As a new year approaches, a new dawn could rise over Britannia Beach.
Flanked by the Britannia range of mountains that tower over Howe Sound, it is a modest, unincorporated town of about 300 people in Area D of the Squamish-Lillooet Regional District. Formerly a hub of mining activity for the British Commonwealth, this year could see the town get final approval for a commercial development that may pull people off the highway and enhance its appeal as a tourist attraction.
Anyone new to the region could be forgiven for seeing Britannia Beach as a simple stopover on the way to Squamish or Whistler.
Despite a soaring museum that looks to be embedded in a mountain, as well as charming little stores and restaurants like a fish and chips shop in a blue bus, it stands largely without the notice it deserves. Greyhound buses don't stop here often enough and eager skiers and boarders usually stop for their wares in Squamish.
But Macdonald Development Corporation, a Vancouver-based real estate developer, is seeking a rezoning for land at the old townsite at Britannia Beach where it hopes to build a pedestrian-oriented village with shops, restaurants and promenades. Buildings would be designed according to Victorian and Arts and Crafts styles.
The closest approximation would be Vancouver's Granville Island, a former industrial site that has since been turned into a commercial and residential area with a market, restaurants and artisan shops.
"The dream for that is to get as many people there and out of their cars as possible," Bill Baker, project coordinator for the townsite, said in an interview.
For people interested in history, Britannia Beach is, literally, a copper mine.

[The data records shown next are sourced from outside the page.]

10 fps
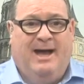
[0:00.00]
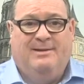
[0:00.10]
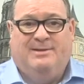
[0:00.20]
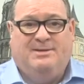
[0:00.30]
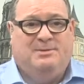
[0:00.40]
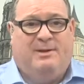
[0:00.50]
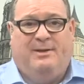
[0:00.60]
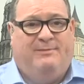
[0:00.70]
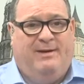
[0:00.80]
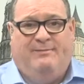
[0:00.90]
This is one
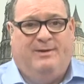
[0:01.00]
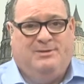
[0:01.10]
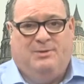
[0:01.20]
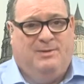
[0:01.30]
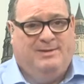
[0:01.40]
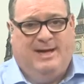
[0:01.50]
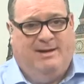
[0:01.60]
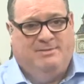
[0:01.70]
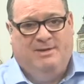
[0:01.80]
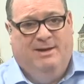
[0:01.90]
of the very first tourist
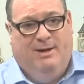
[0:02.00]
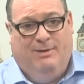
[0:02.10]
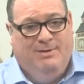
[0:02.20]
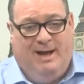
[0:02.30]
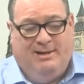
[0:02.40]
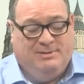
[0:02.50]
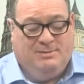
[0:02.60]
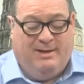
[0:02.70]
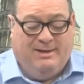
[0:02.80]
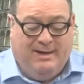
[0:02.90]
towns on the island as
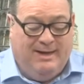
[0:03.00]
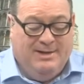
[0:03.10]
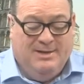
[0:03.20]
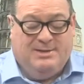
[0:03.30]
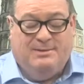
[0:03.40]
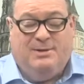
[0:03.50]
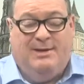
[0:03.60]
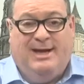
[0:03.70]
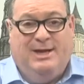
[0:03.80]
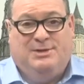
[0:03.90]
well. So it's got a
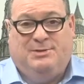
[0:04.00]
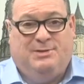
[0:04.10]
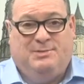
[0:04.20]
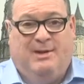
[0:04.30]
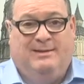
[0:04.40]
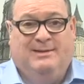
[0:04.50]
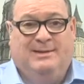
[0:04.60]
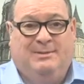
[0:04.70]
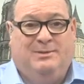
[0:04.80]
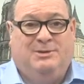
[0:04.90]
history as well,
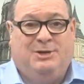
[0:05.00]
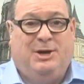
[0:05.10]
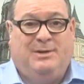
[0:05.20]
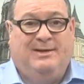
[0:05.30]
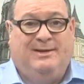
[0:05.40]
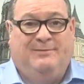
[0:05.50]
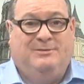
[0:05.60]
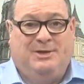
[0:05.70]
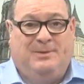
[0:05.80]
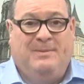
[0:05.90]
which you're going to love
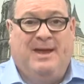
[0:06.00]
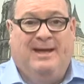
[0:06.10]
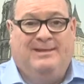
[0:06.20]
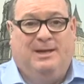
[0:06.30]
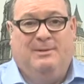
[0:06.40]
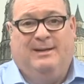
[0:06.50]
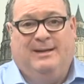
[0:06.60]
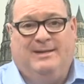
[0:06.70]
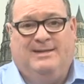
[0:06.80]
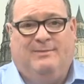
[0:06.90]
too. Tell you what,
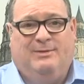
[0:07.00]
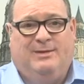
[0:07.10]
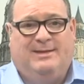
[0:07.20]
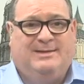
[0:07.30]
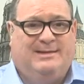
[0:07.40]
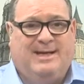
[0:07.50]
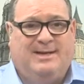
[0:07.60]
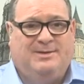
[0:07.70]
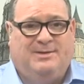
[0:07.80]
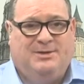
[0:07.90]
let's have a look at the
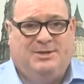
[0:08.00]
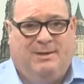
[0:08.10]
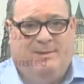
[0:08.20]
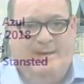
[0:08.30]
details on this, shall we?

In 1859 Captain George Henry Richards, a hydrographer for the British Admiralty, arrived in Howe Sound on a survey mission. He named the mountains aligning the waters for the HMS Britannia, a gun ship that fought for the Royal Navy in the War of Independence and the Battle of Trafalgar. The ship itself never sailed to Howe Sound.
In 1888 Dr. A.A. Forbes, a physician working at the time with First Nation peoples living along the sound, discovered copper in the ground that would eventually lead to the development of the Britannia Mine. With his dog Granger at his side, the doctor shot a buck deer as the sun was setting. The deer fell and its hooves, thrashing at the ground, exposed a brightly-coloured rock in the soil. Tests revealed the rock contained a high concentration of copper.
Eleven years later George Robinson, a mining engineer, convinced financiers that the Britannia property had potential. Various companies tried in vain to put financing together to extract the mineral until the Britannia Mining and Smelting Company began its work in the early 1900s.